Cóż, może i powinien, ale tego wieczoru żadnemu z moich piłkarzy nie zależało na strzelaniu goli i zwycięstwie. Przez całe dziewięćdziesiąt minut nie przeprowadziliśmy ani jednej groźniejsze akcji, która warta byłaby wzmianki, toteż nikogo nie powinno dziwić, że w 90. minucie dobre 3/4 stadionu przysypiało, większość kibiców tylko gawędziła między sobą o planach na przyszły weekend, a nieliczni przeklinali na głos, widząc, jak przechodzimy obok meczu. Błyskawicznie na własne życzenie pożegnaliśmy się z fotelem lidera, zaś straty punktów z prawie zdegradowanymi rywalami bardzo często odbijają się negatywnie na koniec sezonu. Nie zdziwię się, jeśli tak będzie i w tym roku.

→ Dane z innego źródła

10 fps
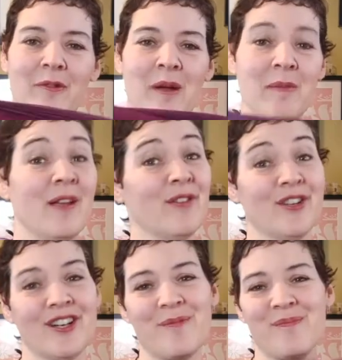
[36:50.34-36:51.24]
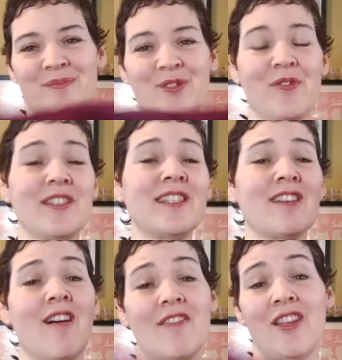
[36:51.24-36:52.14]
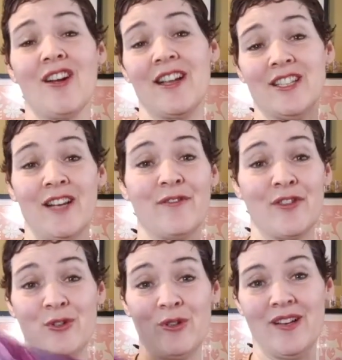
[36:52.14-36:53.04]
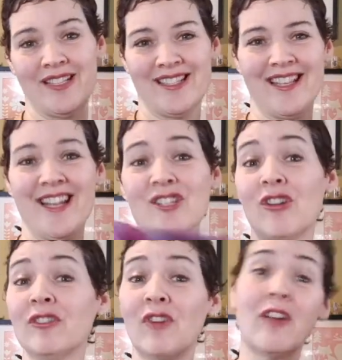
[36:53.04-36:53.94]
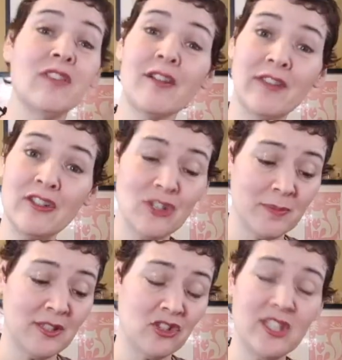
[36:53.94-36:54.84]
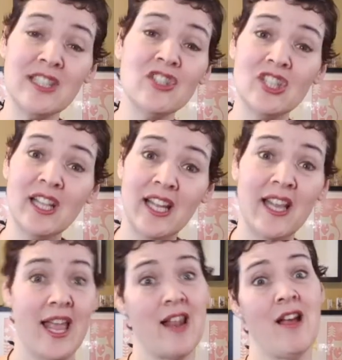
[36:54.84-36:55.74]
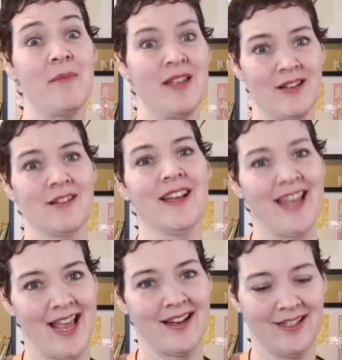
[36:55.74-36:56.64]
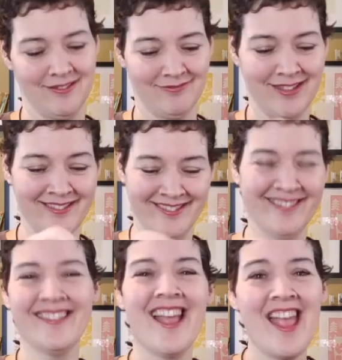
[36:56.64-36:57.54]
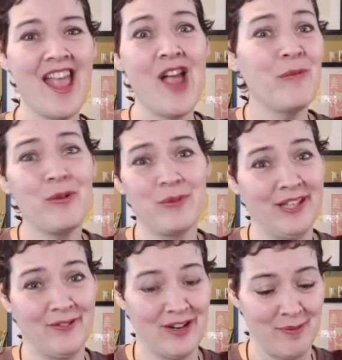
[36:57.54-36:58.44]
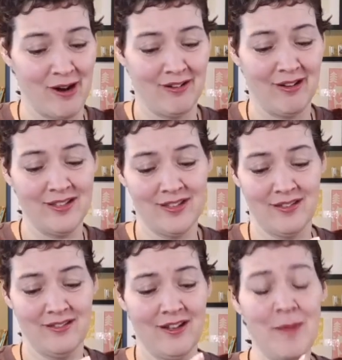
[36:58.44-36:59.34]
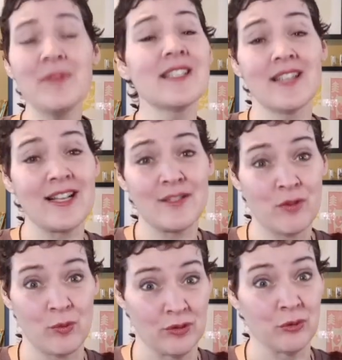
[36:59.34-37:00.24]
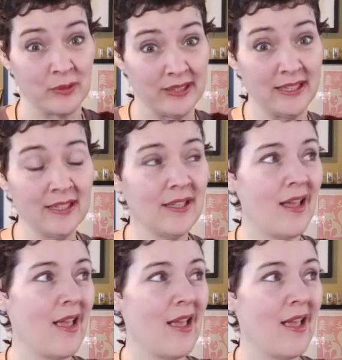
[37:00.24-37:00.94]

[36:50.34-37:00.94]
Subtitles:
remind me of her. So this is the yarn I dyed for the two of us, and it's called Far Flung Friendship because she's in Chile and I'm here in Canada. And we're really far apart on opposite sides of the world, really,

08.02.2015, Osnatel-Arena, Osnabrück, widzów: 17 554

2BL (20/34) VfL Osnabrück [1.] - SG Wattenschied 09 [18.] 0:0

 

VfL Osnabrück: Q.Westberg 7 – M.Mörec 7, R.Loda 7, S.Albert 6, F.Johnson 7 – S.Holzer 6 (75' P.Thomik 6), S.Zielinsky 7, J.Blondel 7, M.Hoffmann 7 – W.Wasiliew 6 (46' A.Farinelli 6), B.Oktay 6 (67' L.Suchy 6)

 

GM: David Yepes (LB, O PŚ, SG Wattenschied 09) - 8

Odnośnik do komentarza

Oczywiście. Rozegrał kapitalne spotkanie przeciwko Portugalii, więc kiedy Boruc zawiesi buty na kołku (a pewnie już niedługo), za jakieś 2-3 lata powinien zostać etatowym golkiperem reprezentacji, o ile nadal będę selekcjonerem. Wszystko się rozstrzygnie.

Odnośnik do komentarza

Przeciwko pozostającemu jak najbardziej w naszym zasięgu Mainz zdecydowałem zabrać do Moguncji niezmieniony skład z poprzedniej kolejki, by dać moim obibokom szansę rehabilitacji za przestany z założonymi rękami pojedynek z Wattenschied. Jesienią rozbiliśmy rywali aż 5:0, a teraz, by myśleć na poważnie o awansie, trzeba było pokazać, że tamten rezultat nie był dziełem przypadku, zaś my pchamy wózek z napisem "VfL Osnabrück - kierunek: Bundesliga" w tym samym kierunku.

 

Mecz rozpoczął się o godzinie 19:00 i zakończył o 20:55, po czym kibice wrócili do domów i nazajutrz nawet nie pamiętali, że byli gdzieś poprzedniego dnia wieczorem.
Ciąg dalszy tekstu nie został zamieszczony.